Thierry de Duve décrit dans son livre Kant après Duchamp (2015) à quel point il est difficile de "rendre" un jugement esthétique. Cela est en partie dû au fait que nous ne pouvons jamais vraiment prononcer un "jugement a priori", car toutes nos données empiriques entrent toujours dans notre réflexion.

Que pourrait-il y avoir de plus beau que de se consacrer à l'observation visuelle et à une réception contemplative, sans préjugés ni charges ? On parle alors d'une expérience de type "Aha" ou d'un "bien-être esthétique" ! Kant évoque également un "intérêt désintéressé" comme condition préalable à la perception esthétique. C'est exactement ce qui m'est arrivé dans le parc du château de Buggenhagen au moment de ma découverte des œuvres de Paul.

Et ici, dans l'espace de BIKINI, la situation se reproduit encore. Je n'ai rien vu, en fait je ne sais même pas en détail ce que Paul montre ici, quels matériaux il utilise, et quel est son concept et son idée. Il reste donc une sorte de fouille dans l'inconnu ! Et n'est-ce pas cela qui rend le travail de Paul si intéressant et précieux ? Paul n'est-il pas un fouilleur, un chercheur, un fureteur dans le noir ?

Ses lignes les plus délicates et colorées semblent surgir de nulle part. Elles traversent l'espace et le temps, pendent des murs, s'accrochent aux arbres avant de sembler à nouveau disparaître dans le sol moelleux et mousseux. Mais dans ce temps entre l'apparition et la disparition, elles ont une présence si incroyablement forte, une présence presque tangible et perceptible. Elles se déploient de façon tranchante, comme une incision de scalpel chirurgical à travers l'espace.

L’œil du spectateur suit la ligne de la branche épaisse jusqu’au coin jaune, la corde étire l’ensemble de l'arbre et tente de le faire sortir de sa position tordue dans la verticale. La corde ne laisse pas tomber l’arbre, car il est ancré dans le sol de la forêt. Dans l’espace, la corde décrit à 90 degrés ou pend du plafond et se tend en permanence avec une ovulation de plomb fixe. Le lourd fil à plomb ancre la ligne, lui donne soutien et sécurité. Donne uniquement au spectateur jusqu’à ce qu’il remarque les tatouages sur les ovulations de plomb. Ailes tatouées et le mot "REBEL". 
Emportez-le à nouveau, laissez les pensées flotter et voler et dissolvez-les dans un bien-être esthétique.
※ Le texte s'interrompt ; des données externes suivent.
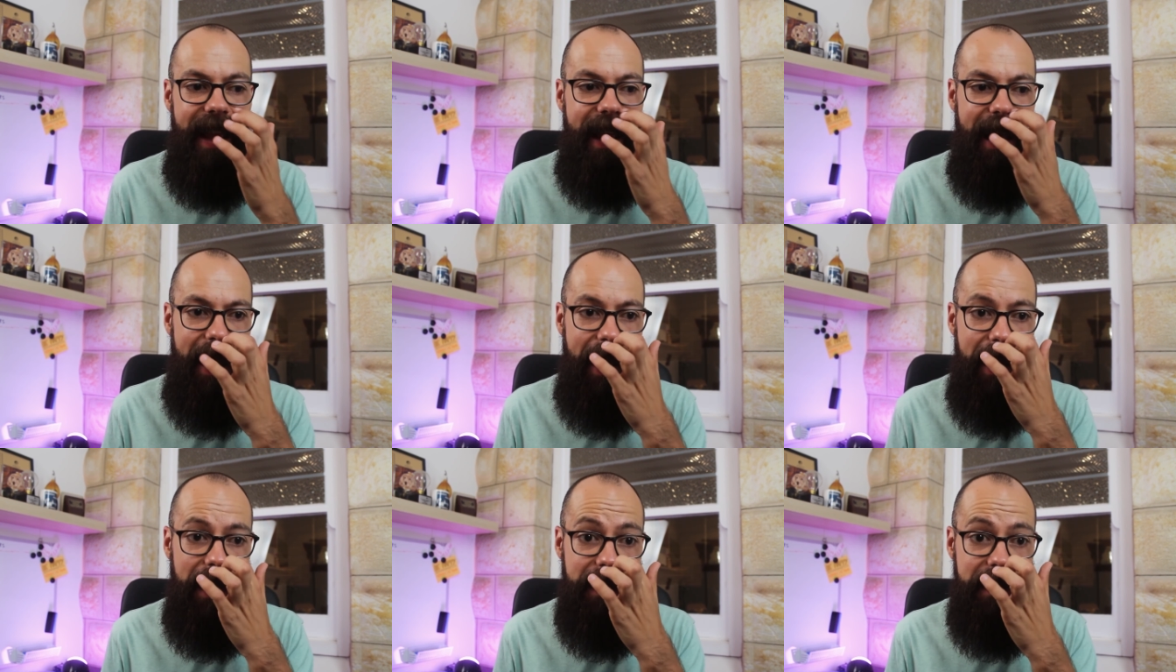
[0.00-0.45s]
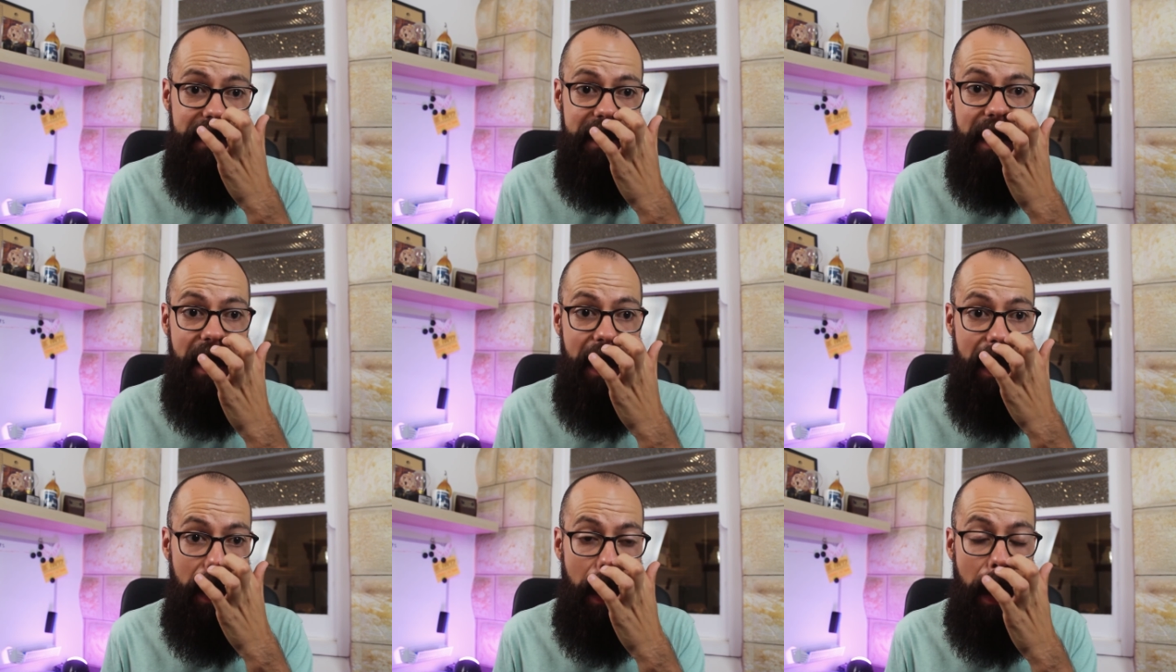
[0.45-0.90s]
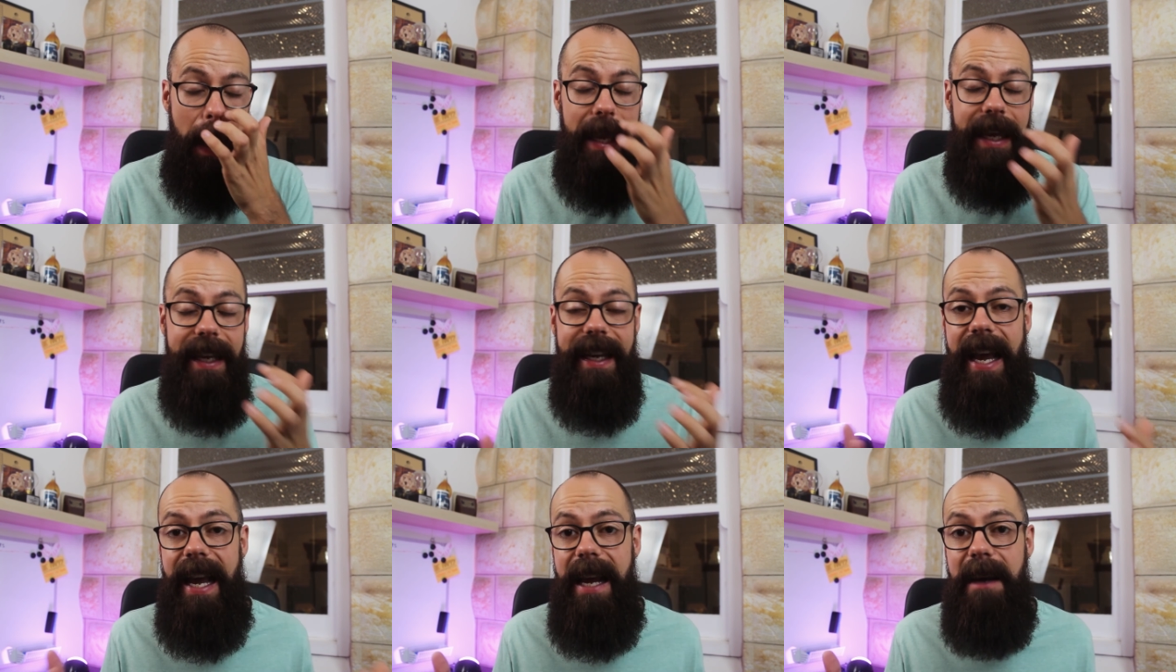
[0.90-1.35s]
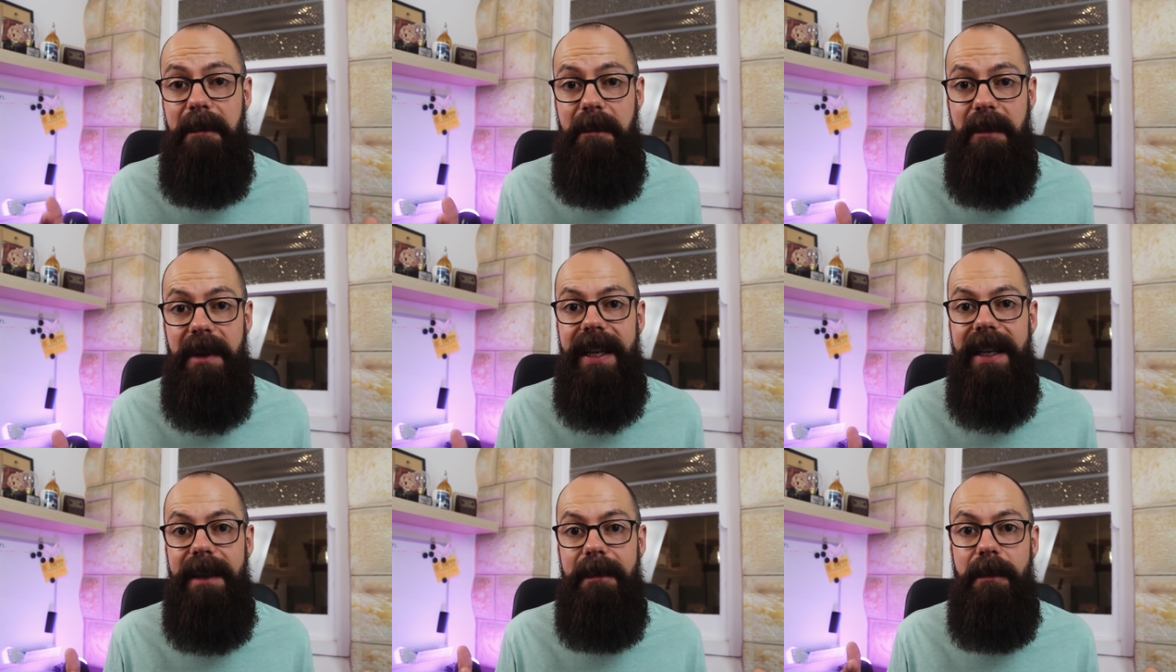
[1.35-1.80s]
and uh, it can
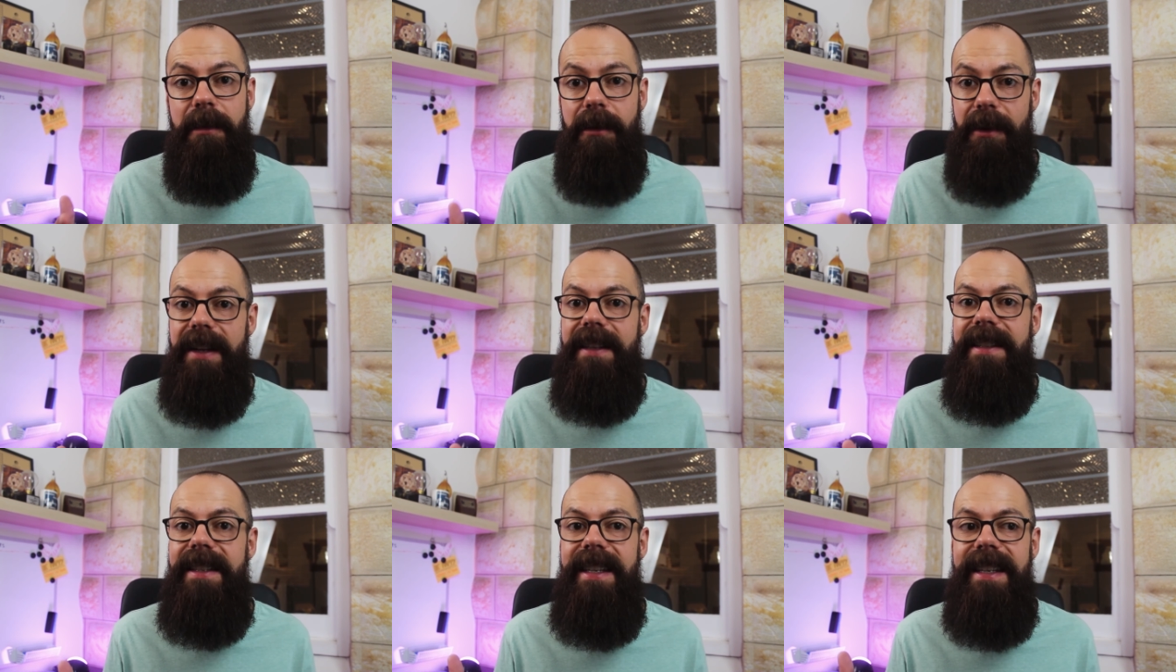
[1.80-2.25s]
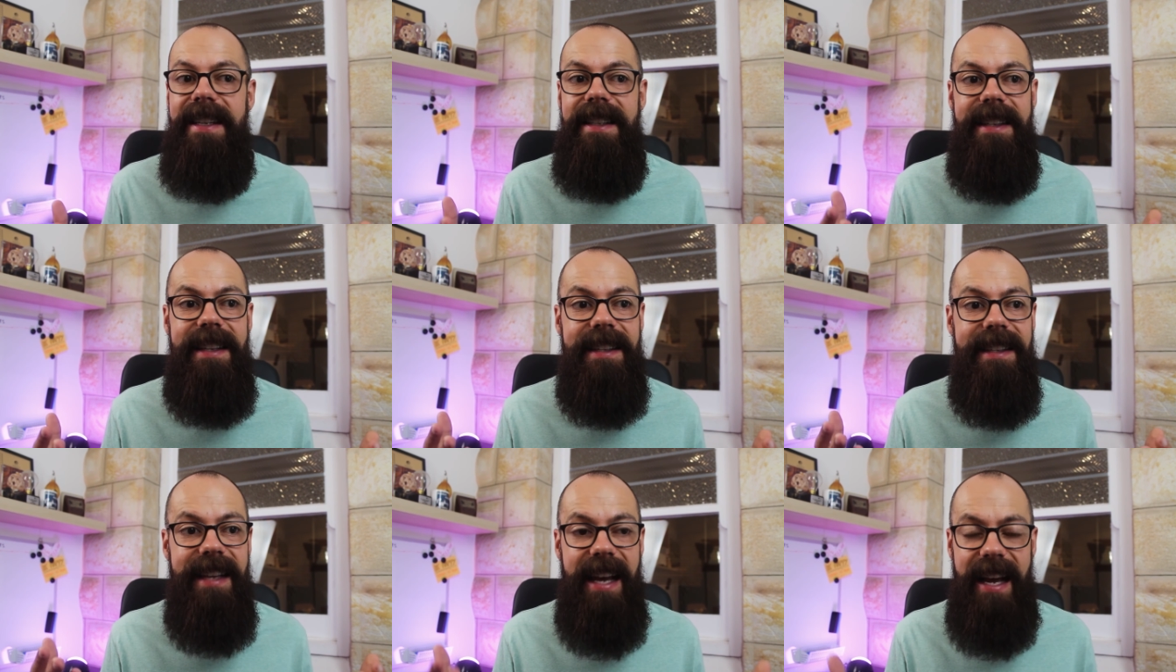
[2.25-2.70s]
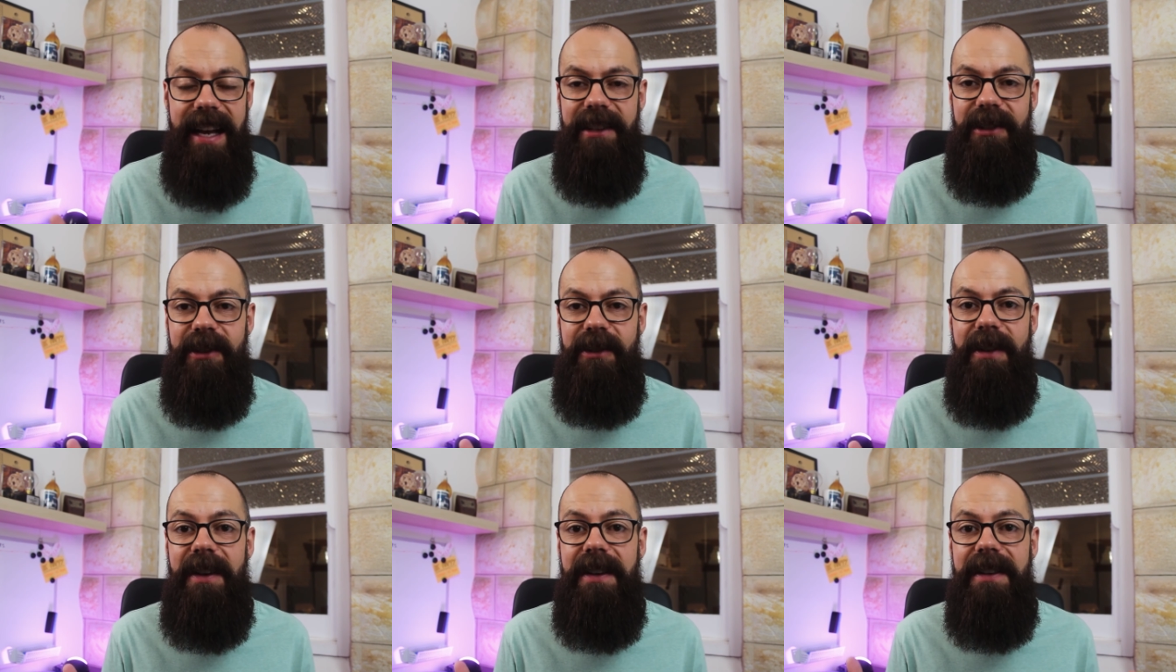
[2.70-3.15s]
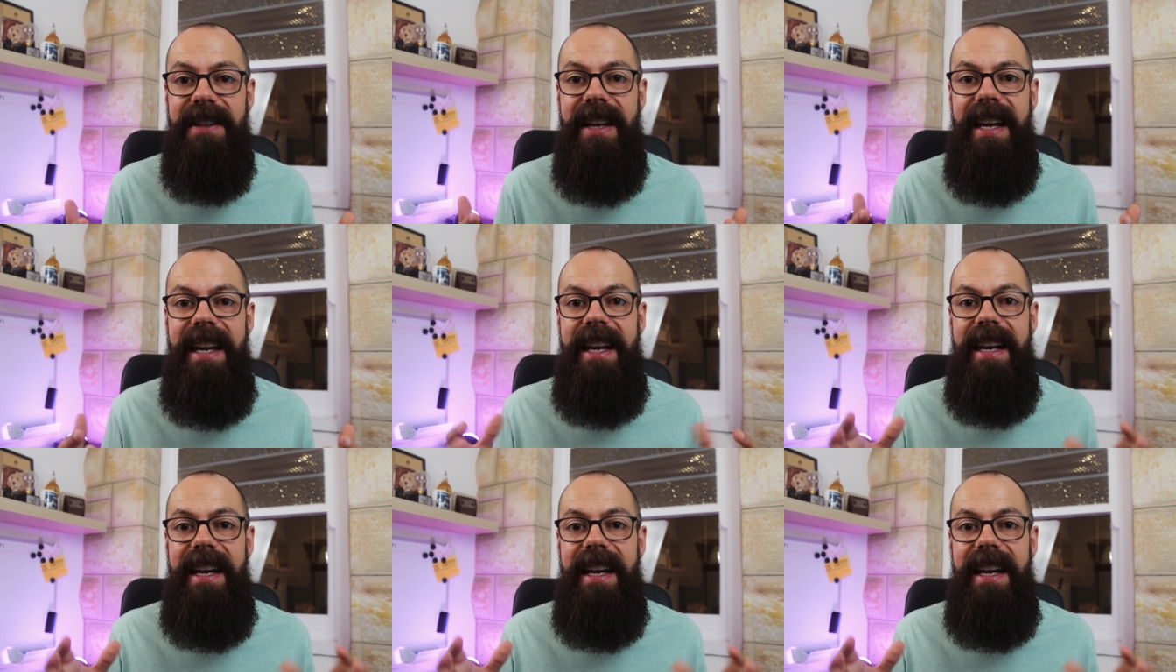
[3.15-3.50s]
be pretty disastrous.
Ce sont des travaux entre l'art concret et le minimalisme, entre la poésie et la philosophie, entre l'ordinaire et l'extraordinaire. Entre le jaune et le rouge, entre le bleu et le gris.

Je peux revenir à mes rares constructions rhizomatiques de pensée du début de mon texte : Non seulement il y avait et il y a dans le jardin du château une magnifique rencontre artistique, mais aussi une rencontre profondément impressionnante avec l'homme Paul. Dans le jardin du château se tissait également une fine ligne jaune, à peine perceptible, entre Paul et moi, solidifiée et ancrée avec un crayon gris insignifiant.